ヨシャパテは恐れた。相手は大軍だ。大胆に偶像を除いた彼も、大軍の前におののいた。しかしあわてず、うろたえず、直ちに主に求めた(3節)。他に助けを求めず、ただ真実な主により頼んだ。
彼は注ぎ出して主に祈った(5-12節)。彼は自分の無力さに徹し(12節)、「ただ、あなたに私たちの目を注ぐのみです。」と、主なる神に絶対的に信頼した。自己への絶望と神への信頼、自己の無能と神の大能こそ私たちの武器だ(創17:1)。

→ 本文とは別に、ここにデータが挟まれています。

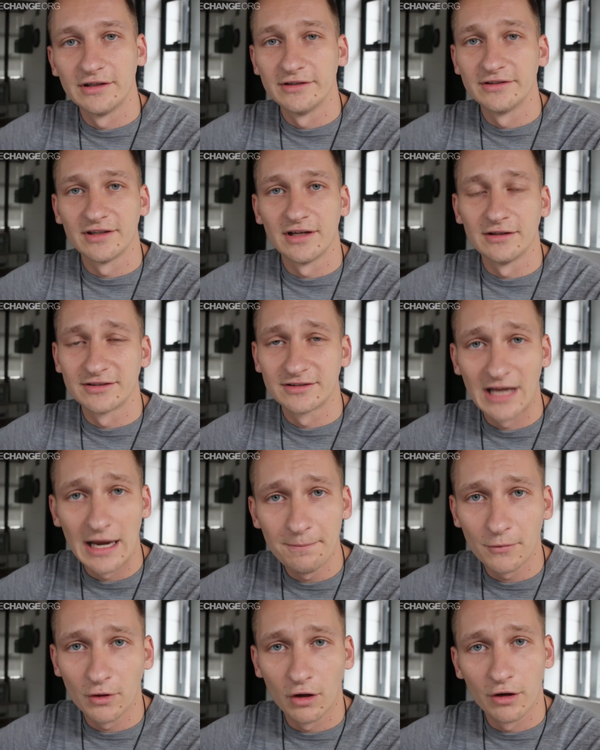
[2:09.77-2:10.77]
his
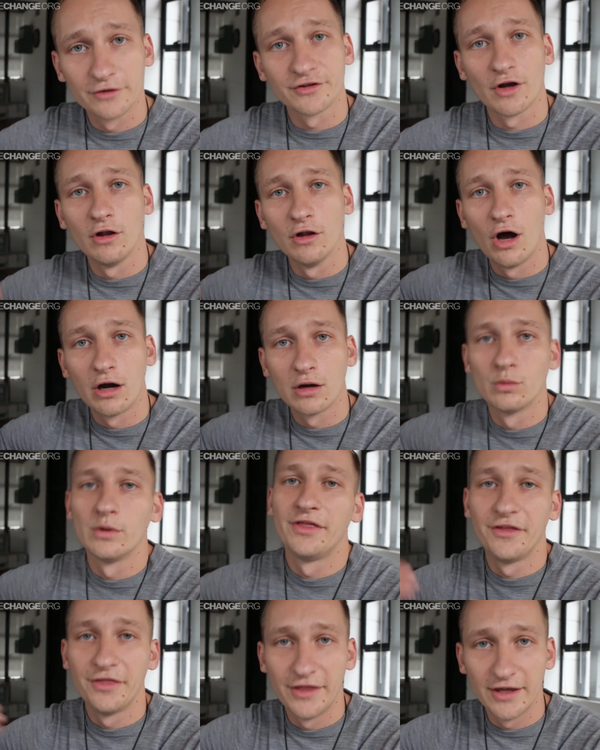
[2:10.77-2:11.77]
escape clause, along
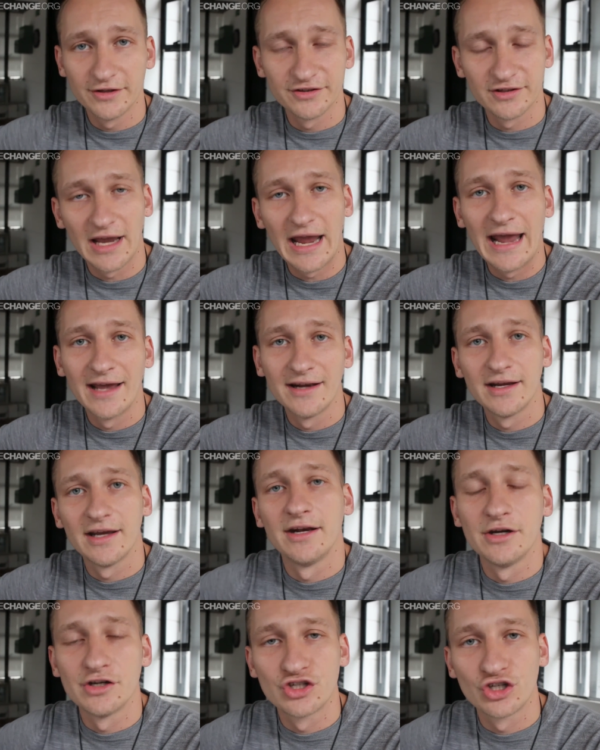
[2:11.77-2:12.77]
with this and
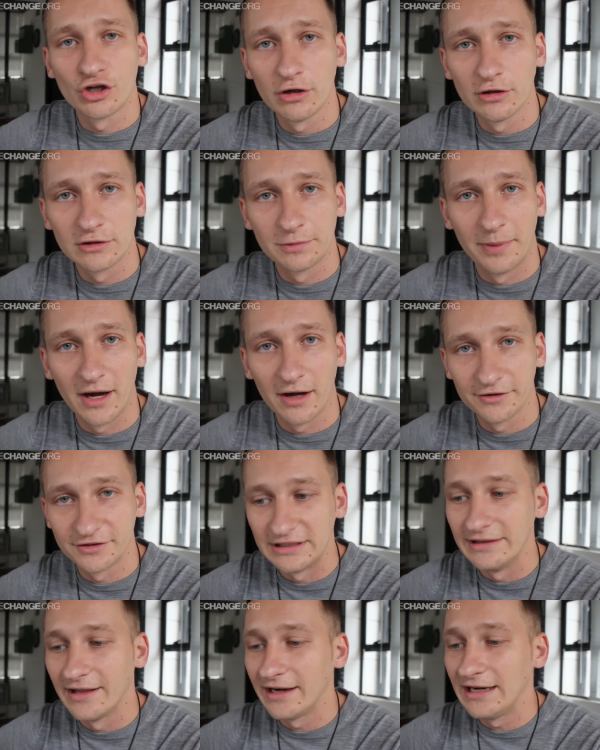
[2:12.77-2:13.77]
an insurance
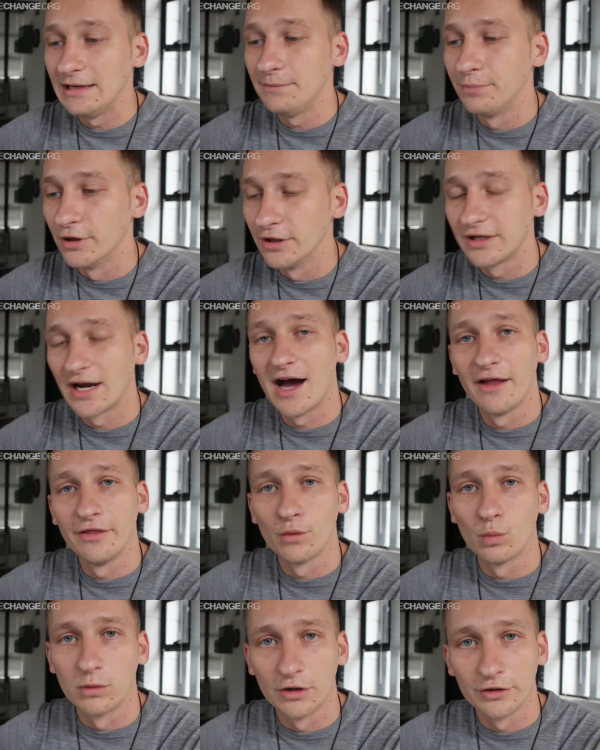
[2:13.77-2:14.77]
policy that he put
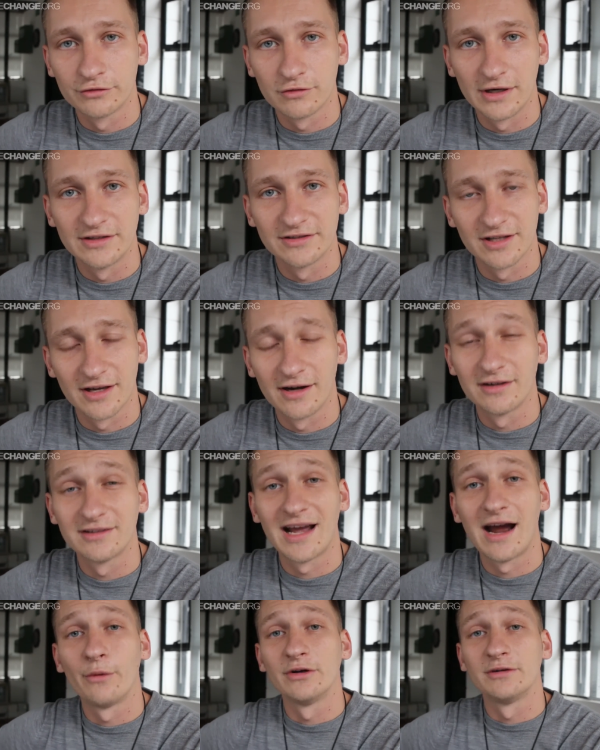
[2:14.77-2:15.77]
on the World Trade Center
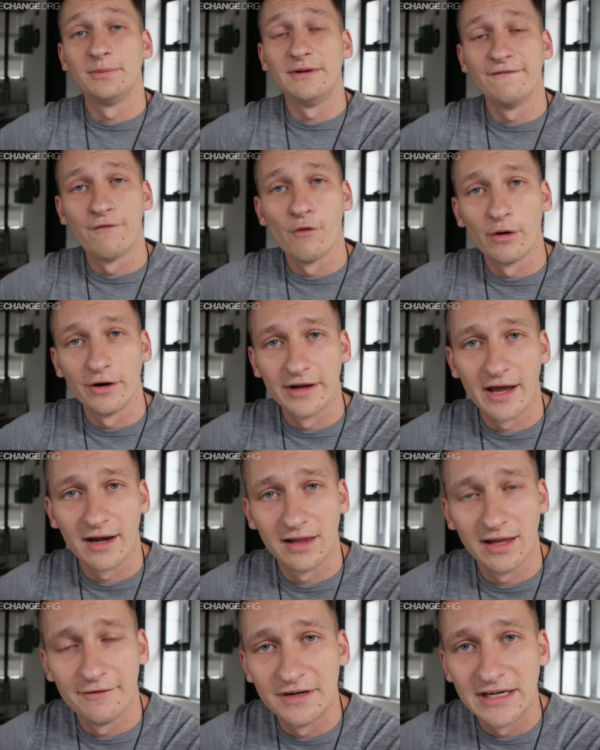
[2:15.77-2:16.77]
towers before
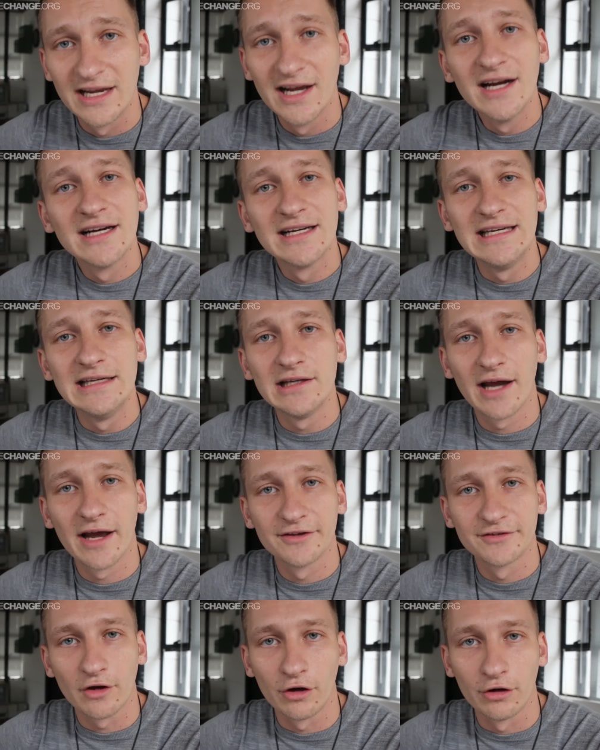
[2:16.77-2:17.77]
9/11. He has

神を信じるとは、もはや自分を信じないことだ。ヨシャパテは、徹底的に砕かれた心で主の前に出た。各々家族全員が御前に出た。王がそうしたから民もならったのだ。
預言者ヤハジエルを通して主から答えがあった(15-17節)。主は、この戦いは主の戦いだ、主自らが戦うと言われた。戦い給う主、勝利を得給う主が共におられる、と臨在の主が鮮明に現された。己れに頼まず、主にのみ信頼したヨシャパテヘの主の答えだった。彼は励まされた。
ヨシャパテは、「あなたがたの神、主を信じなさい…」(20節)と言った。見えるところはどうであれ、神を信ぜよと言った。神への信仰なしには、堅く立てない。すぐに揺れ動く。主の言葉を語るべく立てられた預言者に聞き従わずしては、益はない。

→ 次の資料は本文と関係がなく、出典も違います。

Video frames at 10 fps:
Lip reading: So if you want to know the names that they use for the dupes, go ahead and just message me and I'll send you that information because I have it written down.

彼は民に命じ、主なる神に向かって賛美させた(21節)。賛美は信仰に立ったことの現れだ。勝利はまだ得ていない。戦いはこれからだ。しかし、すでに得たと信じて賛美したのだ。信仰の先取りの賛美だった(詩102:19新共同)。民が信仰に立って賛美し始めたとき、主は伏兵を設けられた(22節)。人間の策略ではない、万軍の主の計らいだ。

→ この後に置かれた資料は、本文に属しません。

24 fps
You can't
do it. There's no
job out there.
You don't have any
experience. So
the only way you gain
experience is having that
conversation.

結果は主の圧倒的勝利だった(24-30節)。敵は一人も逃れた者はなく、多くの分捕り品が与えられ、民は喜びの凱旋をした。諸国への証しにもなった(29節)。民が主を信じ、主なる神に従ったため、主が勝利を見せられ、さらに周囲の民がまことの神への畏怖をいだいたのだ。こうして主は国内に安息を賜わった(30節)。
神は私たちにも戦いをお与えになる。第一には、自分自身の霊性のための戦いだ。「畏れ戦きて己が救を全うせよ」(ピリ2:12文)。救いを全うするためには戦わなければならない。不信仰との戦いだ。主イエスは十字架で贖いを完成された。救いと聖潔(きよめ)は成し遂げられている。主の戦いだ。主が成し遂げてくださったのだから、私たちは信仰をもって受け取りたい。
第二には、滅び行く魂のための救霊の戦いだ。占いの霊につかれた女はキリストの福音によって救われた(使徒16:16-18)。私たちも、悪魔の手中にある多くの魂を奪還しなければならない。ここでも不信仰との戦いがある。主が救おうとされる魂を、私たちが不信仰のために見切りをつけてはならない。私のような者をも救ってくださった主イエスは、必ず彼をも救ってくださると信じて祈り、伝えていきたい。賛美をもって、先取りの信仰で戦おう。主は思いもかけない伏兵を設けてくださる。
万軍の主が先頭に立って戦ってくださる戦いだ。この主への信頼と信仰をもって主の勝利を見させていただきたい。